START Information provided
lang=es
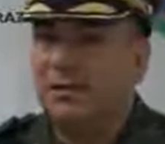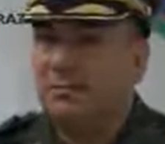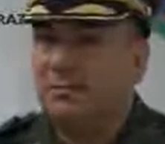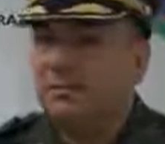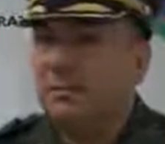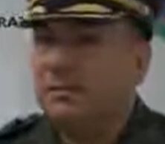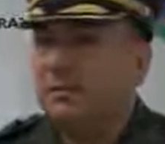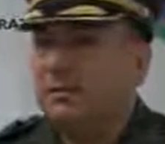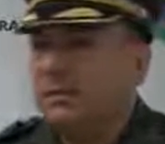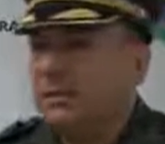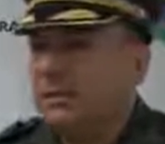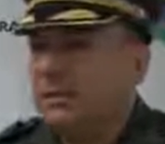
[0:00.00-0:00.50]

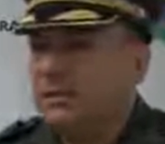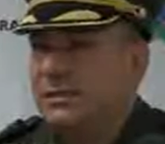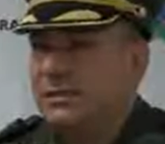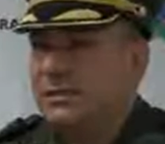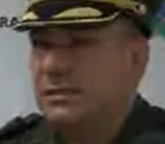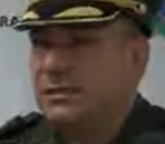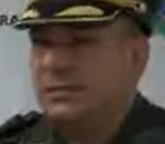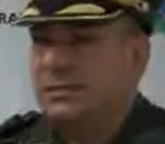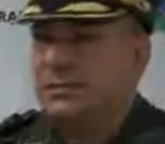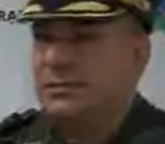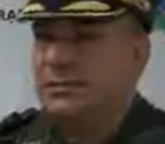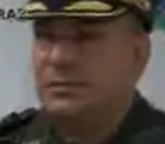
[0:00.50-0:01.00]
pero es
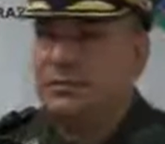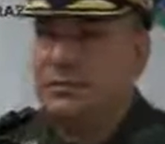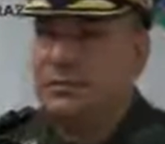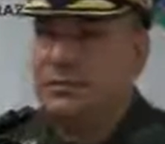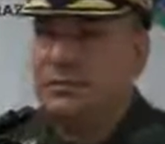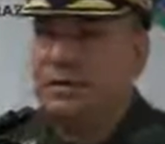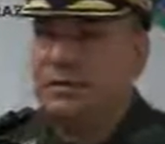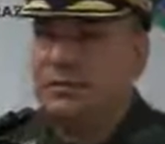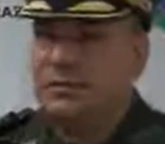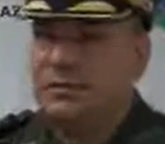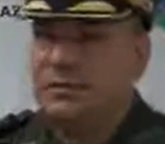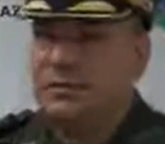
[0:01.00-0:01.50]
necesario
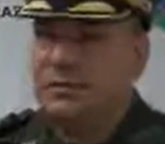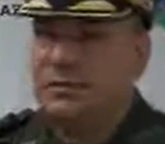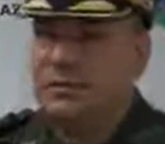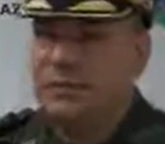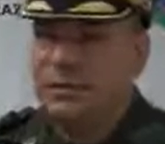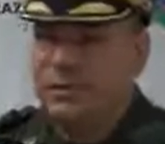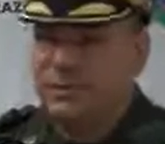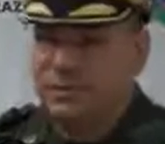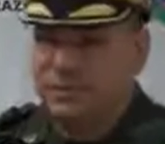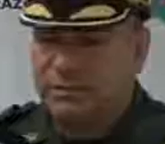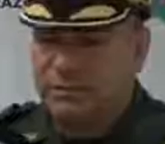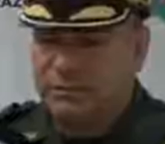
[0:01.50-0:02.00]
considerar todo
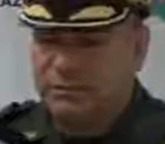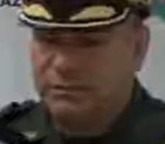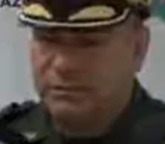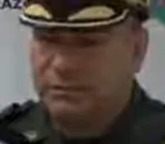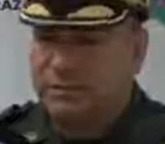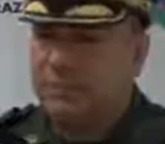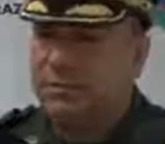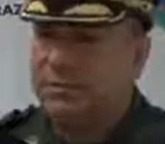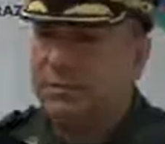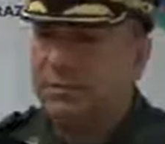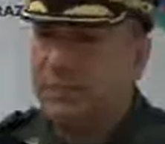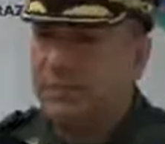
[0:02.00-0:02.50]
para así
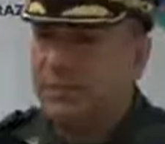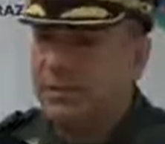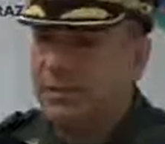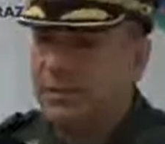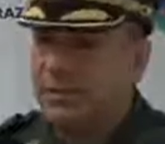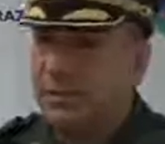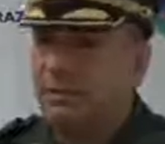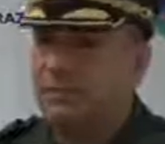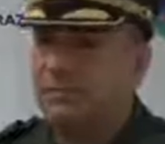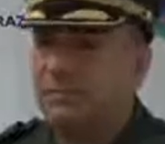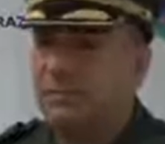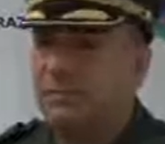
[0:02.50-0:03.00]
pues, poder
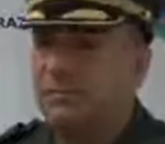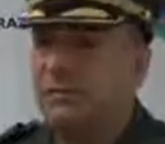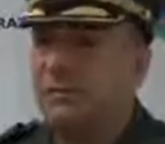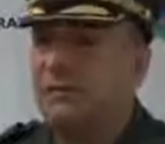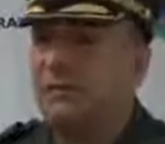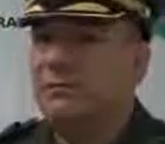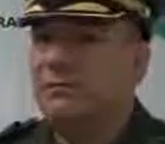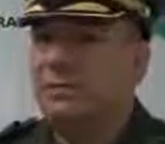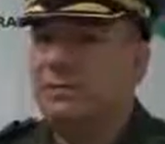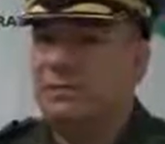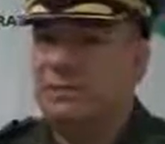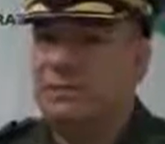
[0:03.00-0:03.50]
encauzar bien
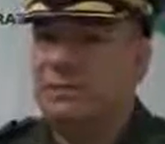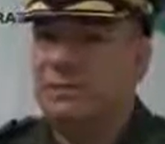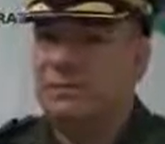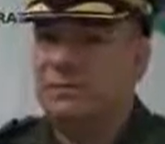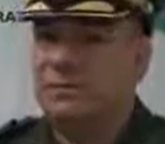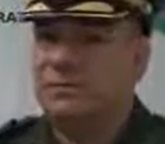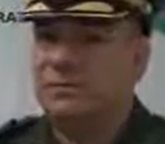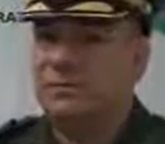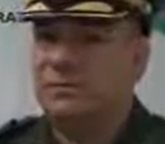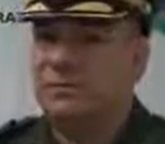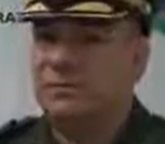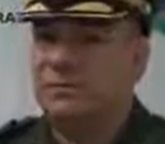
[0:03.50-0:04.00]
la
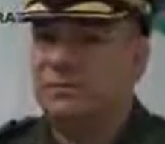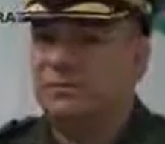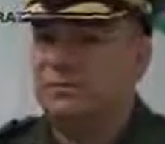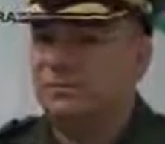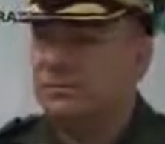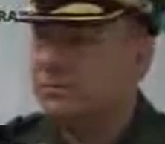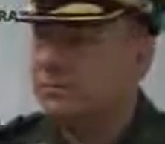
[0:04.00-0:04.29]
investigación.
END Information provided
Task: An unaltered copy of the material, without images, should be set down.

The answer:
lang=es
[0:00.00-0:00.50]

[0:00.50-0:01.00]
pero es
[0:01.00-0:01.50]
necesario
[0:01.50-0:02.00]
considerar todo
[0:02.00-0:02.50]
para así
[0:02.50-0:03.00]
pues, poder
[0:03.00-0:03.50]
encauzar bien
[0:03.50-0:04.00]
la
[0:04.00-0:04.29]
investigación.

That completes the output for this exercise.